### What the task asks
Some lines in the data below hold the string "second". Report how many, as a bare number.

### Given data

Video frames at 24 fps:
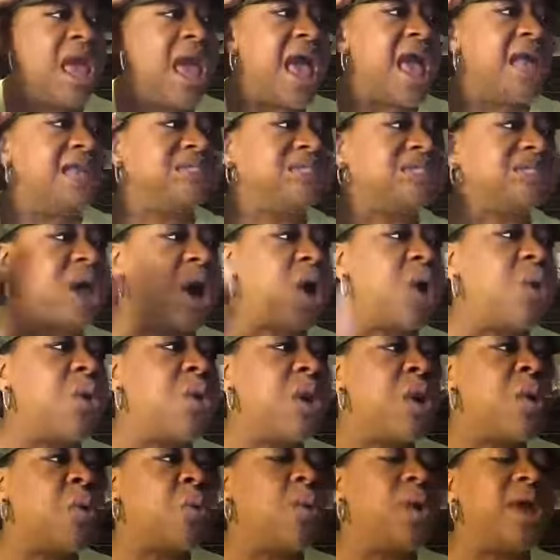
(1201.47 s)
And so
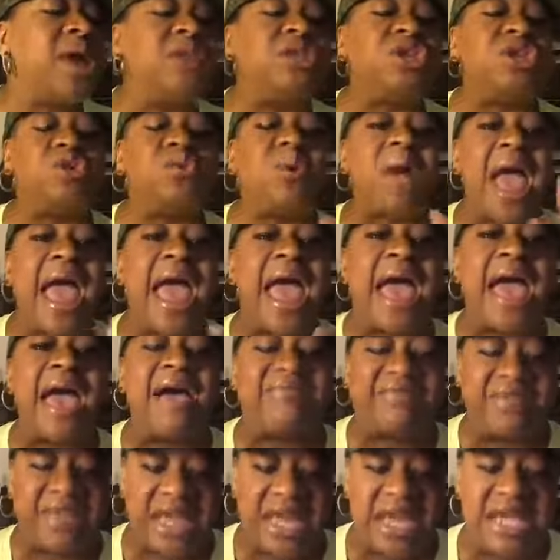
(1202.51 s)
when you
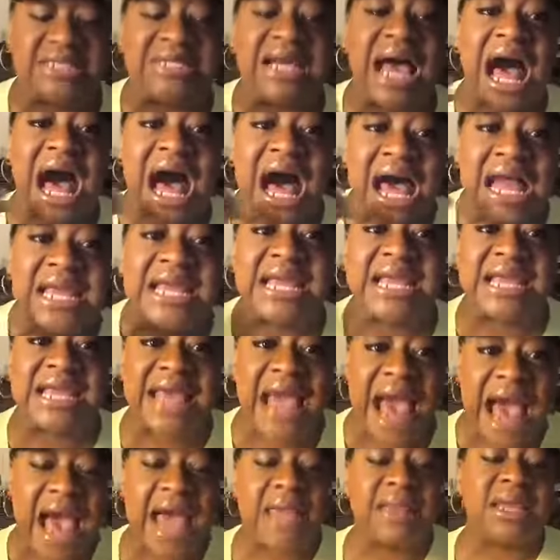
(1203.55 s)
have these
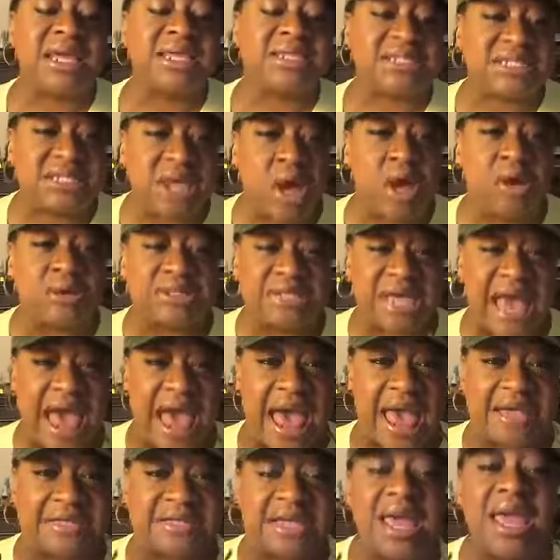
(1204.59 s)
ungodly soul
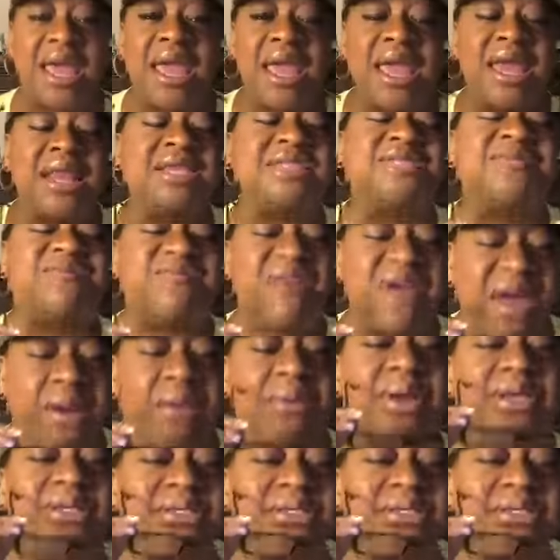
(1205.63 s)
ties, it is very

* * *

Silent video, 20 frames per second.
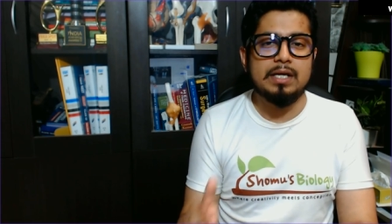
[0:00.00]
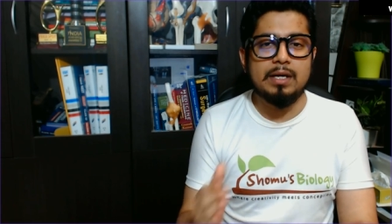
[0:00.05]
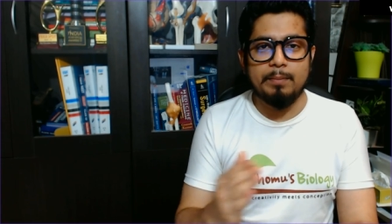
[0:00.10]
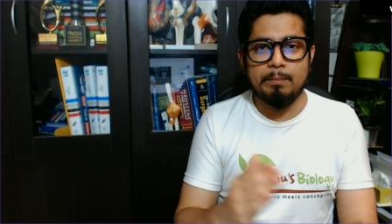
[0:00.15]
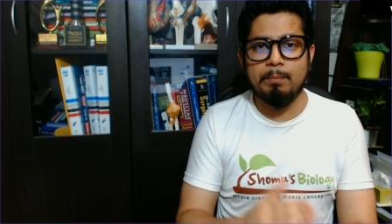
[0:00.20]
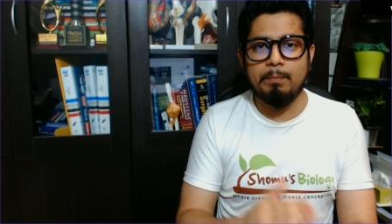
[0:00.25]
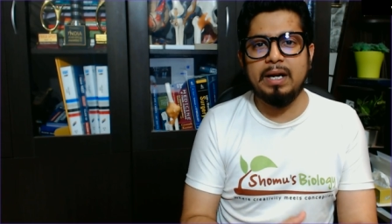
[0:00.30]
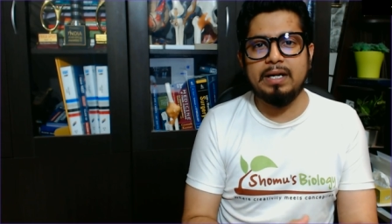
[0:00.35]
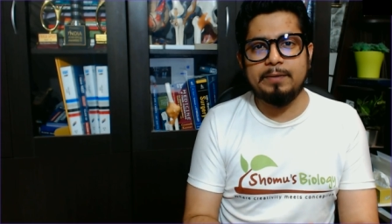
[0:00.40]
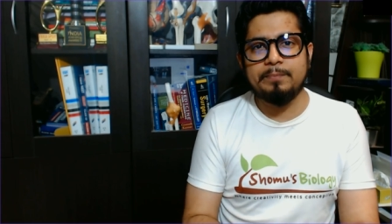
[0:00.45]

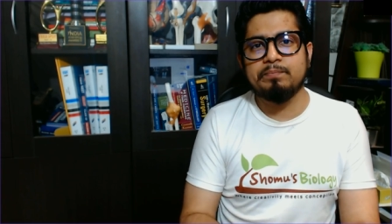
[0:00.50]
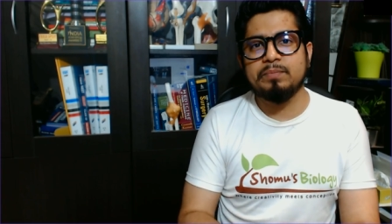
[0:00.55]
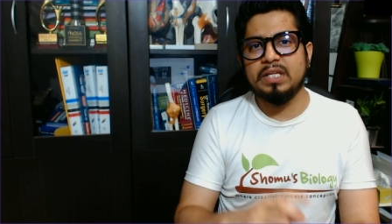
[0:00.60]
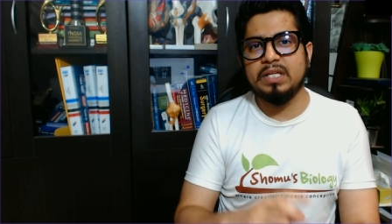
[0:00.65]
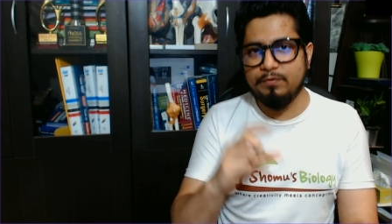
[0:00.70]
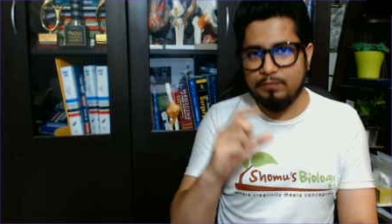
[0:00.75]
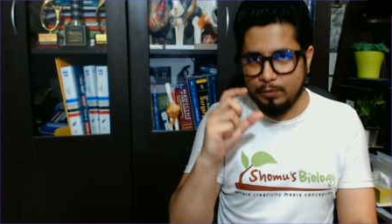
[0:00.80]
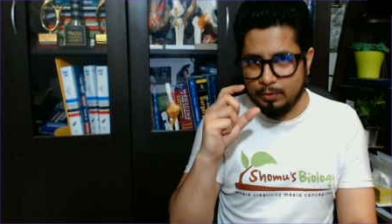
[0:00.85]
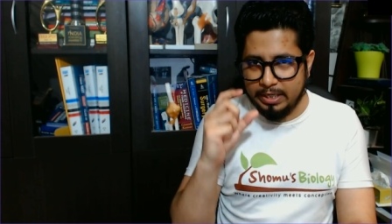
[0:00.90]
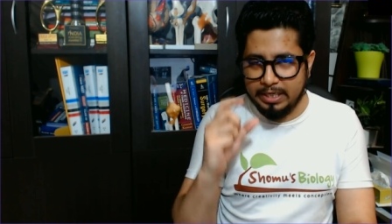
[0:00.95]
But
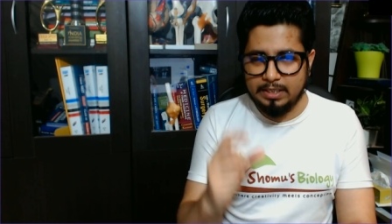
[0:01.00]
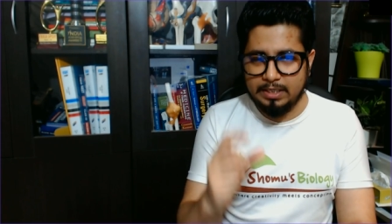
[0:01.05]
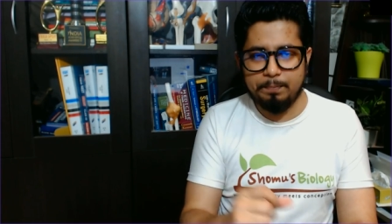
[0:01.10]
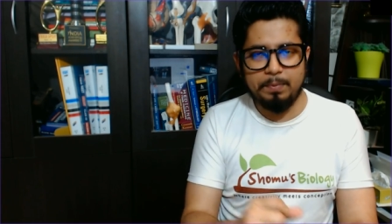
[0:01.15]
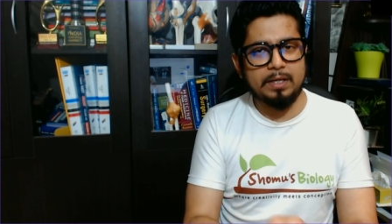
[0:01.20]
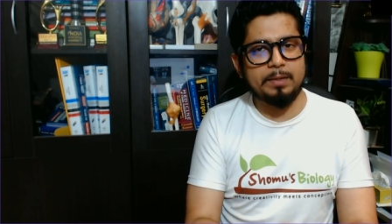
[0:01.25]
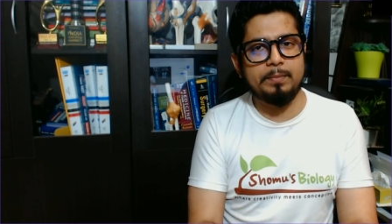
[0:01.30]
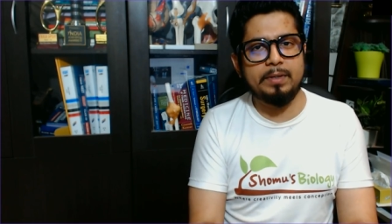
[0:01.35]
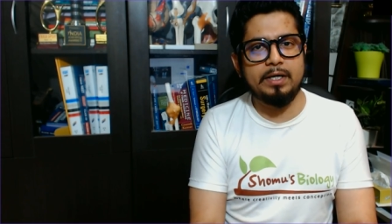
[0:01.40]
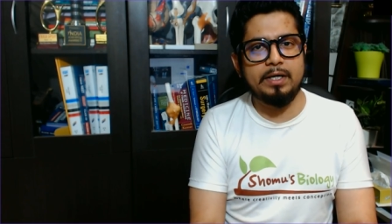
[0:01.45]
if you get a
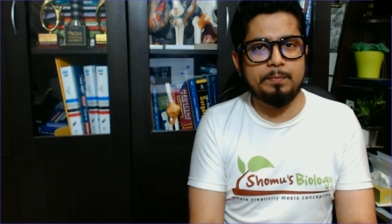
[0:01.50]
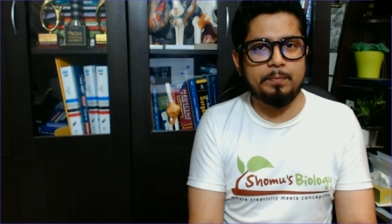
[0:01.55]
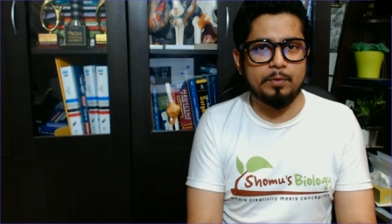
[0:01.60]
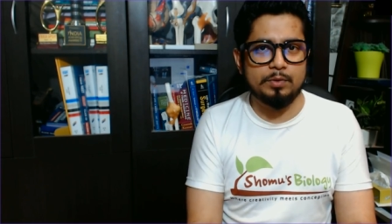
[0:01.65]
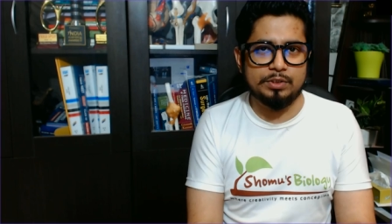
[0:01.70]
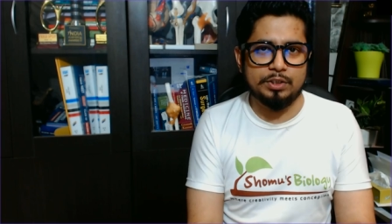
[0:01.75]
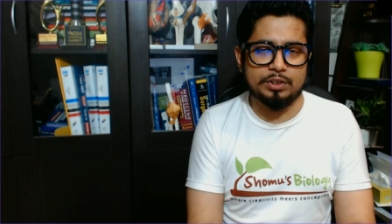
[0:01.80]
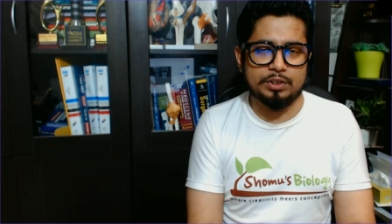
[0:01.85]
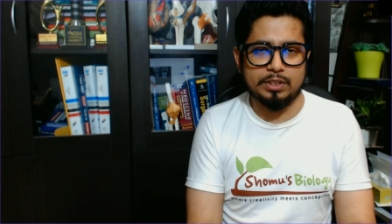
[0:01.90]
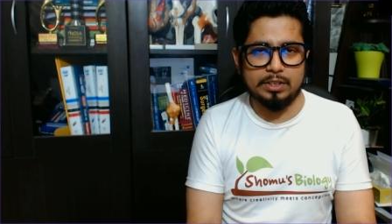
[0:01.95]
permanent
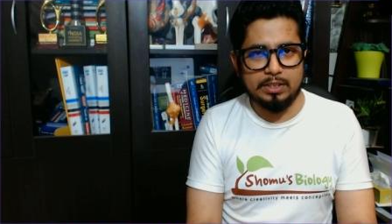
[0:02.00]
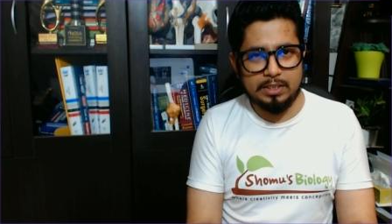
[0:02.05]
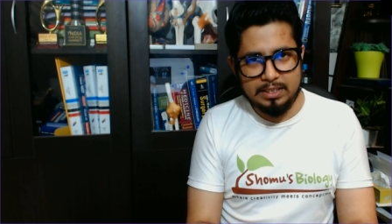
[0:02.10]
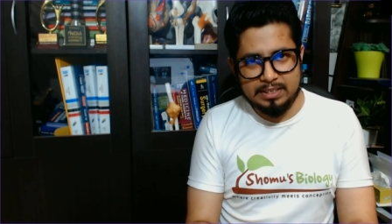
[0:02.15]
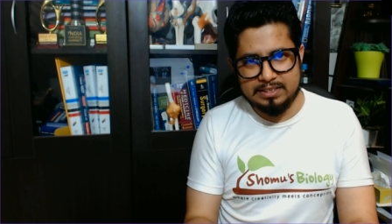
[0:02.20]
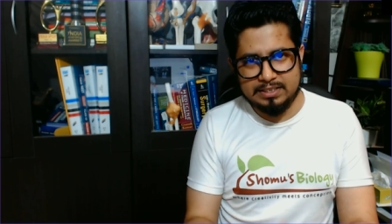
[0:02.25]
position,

==

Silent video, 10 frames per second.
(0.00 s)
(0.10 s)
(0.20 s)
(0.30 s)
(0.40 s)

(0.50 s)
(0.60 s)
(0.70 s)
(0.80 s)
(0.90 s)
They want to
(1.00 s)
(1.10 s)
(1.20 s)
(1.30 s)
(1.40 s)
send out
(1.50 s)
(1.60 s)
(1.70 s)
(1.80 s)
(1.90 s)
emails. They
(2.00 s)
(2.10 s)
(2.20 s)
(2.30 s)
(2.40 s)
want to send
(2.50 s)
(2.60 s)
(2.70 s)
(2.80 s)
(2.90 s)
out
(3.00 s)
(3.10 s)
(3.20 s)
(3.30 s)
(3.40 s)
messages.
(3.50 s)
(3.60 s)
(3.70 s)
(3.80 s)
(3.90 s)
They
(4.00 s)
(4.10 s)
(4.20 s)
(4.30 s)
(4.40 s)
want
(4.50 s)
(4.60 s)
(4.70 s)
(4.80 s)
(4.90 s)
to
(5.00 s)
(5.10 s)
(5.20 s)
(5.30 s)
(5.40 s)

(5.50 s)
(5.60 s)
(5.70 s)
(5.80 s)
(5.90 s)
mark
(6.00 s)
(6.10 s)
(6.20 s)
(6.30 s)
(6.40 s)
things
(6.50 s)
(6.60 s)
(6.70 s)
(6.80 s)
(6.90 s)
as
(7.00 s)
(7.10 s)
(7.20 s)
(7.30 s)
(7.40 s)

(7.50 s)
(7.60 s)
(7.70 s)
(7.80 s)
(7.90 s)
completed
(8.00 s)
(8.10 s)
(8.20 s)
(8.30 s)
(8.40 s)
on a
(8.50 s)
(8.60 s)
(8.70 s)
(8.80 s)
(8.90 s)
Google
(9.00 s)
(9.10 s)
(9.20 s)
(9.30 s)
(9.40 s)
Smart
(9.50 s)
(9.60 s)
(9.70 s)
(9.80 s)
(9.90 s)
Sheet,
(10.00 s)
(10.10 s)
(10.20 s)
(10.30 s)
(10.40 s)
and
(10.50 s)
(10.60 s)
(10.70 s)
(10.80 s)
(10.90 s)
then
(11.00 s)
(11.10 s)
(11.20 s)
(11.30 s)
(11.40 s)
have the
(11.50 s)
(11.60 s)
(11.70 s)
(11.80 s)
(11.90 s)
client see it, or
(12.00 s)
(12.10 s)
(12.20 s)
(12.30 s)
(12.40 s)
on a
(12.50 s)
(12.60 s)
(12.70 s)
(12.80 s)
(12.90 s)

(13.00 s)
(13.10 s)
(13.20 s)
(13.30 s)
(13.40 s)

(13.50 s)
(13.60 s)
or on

### Answer to the problem
2